*** Block opens ***

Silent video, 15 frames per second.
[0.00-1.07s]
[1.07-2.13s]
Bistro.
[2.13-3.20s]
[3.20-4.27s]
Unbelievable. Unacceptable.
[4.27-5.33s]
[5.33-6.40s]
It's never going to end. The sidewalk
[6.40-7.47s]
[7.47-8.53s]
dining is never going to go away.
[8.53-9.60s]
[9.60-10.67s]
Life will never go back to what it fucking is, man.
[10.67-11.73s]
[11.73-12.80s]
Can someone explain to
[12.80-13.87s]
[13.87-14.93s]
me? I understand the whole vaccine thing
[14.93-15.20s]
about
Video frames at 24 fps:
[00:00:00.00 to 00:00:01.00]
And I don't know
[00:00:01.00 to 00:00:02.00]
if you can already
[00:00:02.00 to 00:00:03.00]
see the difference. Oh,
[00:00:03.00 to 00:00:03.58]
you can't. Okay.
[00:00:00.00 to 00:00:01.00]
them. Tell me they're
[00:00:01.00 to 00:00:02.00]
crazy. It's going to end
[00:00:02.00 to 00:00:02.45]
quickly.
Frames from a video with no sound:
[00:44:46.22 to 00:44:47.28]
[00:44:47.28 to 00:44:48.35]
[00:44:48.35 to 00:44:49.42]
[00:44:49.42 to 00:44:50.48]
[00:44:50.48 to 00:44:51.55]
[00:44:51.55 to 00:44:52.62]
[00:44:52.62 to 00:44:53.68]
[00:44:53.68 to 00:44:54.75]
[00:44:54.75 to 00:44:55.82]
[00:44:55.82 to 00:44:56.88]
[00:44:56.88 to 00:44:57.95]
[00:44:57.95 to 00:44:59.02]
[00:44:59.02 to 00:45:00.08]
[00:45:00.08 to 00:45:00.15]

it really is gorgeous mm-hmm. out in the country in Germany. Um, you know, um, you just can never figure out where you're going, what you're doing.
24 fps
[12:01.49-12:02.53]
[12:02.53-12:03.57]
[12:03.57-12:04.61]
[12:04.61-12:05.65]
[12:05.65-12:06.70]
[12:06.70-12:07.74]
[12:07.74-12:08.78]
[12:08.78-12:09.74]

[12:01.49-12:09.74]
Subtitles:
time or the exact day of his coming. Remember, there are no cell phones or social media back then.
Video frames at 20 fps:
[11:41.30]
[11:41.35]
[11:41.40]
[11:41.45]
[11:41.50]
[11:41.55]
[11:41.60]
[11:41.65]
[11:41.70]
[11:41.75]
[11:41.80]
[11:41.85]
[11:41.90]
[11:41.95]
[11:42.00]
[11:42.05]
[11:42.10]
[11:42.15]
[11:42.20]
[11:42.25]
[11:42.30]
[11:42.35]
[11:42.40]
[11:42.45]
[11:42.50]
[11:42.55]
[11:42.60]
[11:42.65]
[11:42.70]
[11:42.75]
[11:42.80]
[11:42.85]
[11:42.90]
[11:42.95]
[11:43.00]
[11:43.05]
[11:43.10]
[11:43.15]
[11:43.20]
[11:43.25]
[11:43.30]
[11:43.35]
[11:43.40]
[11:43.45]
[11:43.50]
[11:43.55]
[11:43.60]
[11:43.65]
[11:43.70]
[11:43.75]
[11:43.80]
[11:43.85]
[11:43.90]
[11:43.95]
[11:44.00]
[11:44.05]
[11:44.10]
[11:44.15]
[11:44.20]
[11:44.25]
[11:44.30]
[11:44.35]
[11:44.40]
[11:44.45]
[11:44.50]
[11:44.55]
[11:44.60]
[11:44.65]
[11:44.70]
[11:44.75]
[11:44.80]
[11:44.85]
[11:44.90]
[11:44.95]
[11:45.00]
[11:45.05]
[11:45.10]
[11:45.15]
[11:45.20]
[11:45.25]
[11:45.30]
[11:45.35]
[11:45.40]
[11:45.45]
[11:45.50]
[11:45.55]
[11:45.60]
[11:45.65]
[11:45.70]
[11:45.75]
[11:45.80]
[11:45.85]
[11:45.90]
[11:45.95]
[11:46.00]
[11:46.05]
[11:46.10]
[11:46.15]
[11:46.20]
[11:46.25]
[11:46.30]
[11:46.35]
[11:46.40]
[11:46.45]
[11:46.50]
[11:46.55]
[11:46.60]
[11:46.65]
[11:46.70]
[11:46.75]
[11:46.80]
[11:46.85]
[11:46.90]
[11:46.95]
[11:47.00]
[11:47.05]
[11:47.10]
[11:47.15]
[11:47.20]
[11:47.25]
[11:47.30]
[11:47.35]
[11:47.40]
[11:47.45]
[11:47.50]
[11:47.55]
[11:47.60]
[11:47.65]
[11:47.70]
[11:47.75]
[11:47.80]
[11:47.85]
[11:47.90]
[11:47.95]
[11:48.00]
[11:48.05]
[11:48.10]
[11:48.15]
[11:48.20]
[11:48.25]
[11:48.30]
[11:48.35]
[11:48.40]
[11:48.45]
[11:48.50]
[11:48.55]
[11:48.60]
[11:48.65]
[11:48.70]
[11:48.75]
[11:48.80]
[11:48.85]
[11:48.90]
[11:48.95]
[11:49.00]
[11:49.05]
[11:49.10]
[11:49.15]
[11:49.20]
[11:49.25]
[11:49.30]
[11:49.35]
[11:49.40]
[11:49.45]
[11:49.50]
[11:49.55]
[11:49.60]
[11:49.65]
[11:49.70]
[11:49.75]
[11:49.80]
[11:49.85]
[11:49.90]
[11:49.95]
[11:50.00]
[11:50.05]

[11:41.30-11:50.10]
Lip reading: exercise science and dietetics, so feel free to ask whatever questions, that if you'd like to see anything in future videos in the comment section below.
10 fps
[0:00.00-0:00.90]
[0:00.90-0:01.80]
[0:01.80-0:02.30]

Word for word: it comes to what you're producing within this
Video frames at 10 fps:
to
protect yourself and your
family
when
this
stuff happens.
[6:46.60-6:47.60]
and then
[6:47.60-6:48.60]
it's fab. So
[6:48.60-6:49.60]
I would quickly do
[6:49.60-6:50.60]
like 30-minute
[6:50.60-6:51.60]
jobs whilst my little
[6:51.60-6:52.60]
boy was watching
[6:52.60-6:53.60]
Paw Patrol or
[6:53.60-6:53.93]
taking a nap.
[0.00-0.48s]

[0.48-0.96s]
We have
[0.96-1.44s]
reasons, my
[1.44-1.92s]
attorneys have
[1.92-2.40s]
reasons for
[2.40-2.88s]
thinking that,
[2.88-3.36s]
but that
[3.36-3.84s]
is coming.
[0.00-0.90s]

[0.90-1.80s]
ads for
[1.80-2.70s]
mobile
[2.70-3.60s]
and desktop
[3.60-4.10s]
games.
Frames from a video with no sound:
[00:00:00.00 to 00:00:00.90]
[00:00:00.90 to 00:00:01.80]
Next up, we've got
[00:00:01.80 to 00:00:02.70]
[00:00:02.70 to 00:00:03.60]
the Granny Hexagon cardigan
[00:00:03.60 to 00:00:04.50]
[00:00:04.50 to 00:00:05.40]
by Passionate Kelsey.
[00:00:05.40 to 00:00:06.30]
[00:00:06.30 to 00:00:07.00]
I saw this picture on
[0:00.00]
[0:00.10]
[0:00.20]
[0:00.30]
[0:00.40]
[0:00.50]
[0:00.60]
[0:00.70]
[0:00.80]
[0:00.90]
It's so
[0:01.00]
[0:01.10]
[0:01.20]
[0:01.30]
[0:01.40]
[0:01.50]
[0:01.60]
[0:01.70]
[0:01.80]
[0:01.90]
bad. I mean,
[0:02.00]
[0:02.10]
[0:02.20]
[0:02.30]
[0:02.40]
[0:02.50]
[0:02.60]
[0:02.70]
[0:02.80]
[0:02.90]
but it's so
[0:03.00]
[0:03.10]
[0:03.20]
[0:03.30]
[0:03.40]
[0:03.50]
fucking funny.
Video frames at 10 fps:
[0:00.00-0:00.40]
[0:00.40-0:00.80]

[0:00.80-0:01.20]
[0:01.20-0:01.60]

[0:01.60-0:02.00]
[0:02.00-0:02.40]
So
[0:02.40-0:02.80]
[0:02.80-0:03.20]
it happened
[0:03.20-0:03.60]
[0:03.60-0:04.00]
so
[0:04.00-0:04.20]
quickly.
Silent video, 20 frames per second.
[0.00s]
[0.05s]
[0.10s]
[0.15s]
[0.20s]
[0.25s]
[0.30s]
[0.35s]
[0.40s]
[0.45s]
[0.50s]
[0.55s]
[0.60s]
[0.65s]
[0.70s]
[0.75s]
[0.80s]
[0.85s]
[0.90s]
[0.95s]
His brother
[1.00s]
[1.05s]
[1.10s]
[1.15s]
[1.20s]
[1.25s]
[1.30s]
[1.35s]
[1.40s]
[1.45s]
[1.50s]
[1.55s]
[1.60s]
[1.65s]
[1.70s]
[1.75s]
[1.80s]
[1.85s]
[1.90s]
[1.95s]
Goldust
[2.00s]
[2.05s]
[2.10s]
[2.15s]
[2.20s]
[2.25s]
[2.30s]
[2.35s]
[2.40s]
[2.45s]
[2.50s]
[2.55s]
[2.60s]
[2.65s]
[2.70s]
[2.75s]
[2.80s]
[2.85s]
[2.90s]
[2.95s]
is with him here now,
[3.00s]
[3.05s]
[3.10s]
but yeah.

*** Block closes ***

▸ REQUIREMENT: For this listing, copy out every line that includes the word "second".

▸ ANSWER AREA:
Silent video, 15 frames per second.
Silent video, 20 frames per second.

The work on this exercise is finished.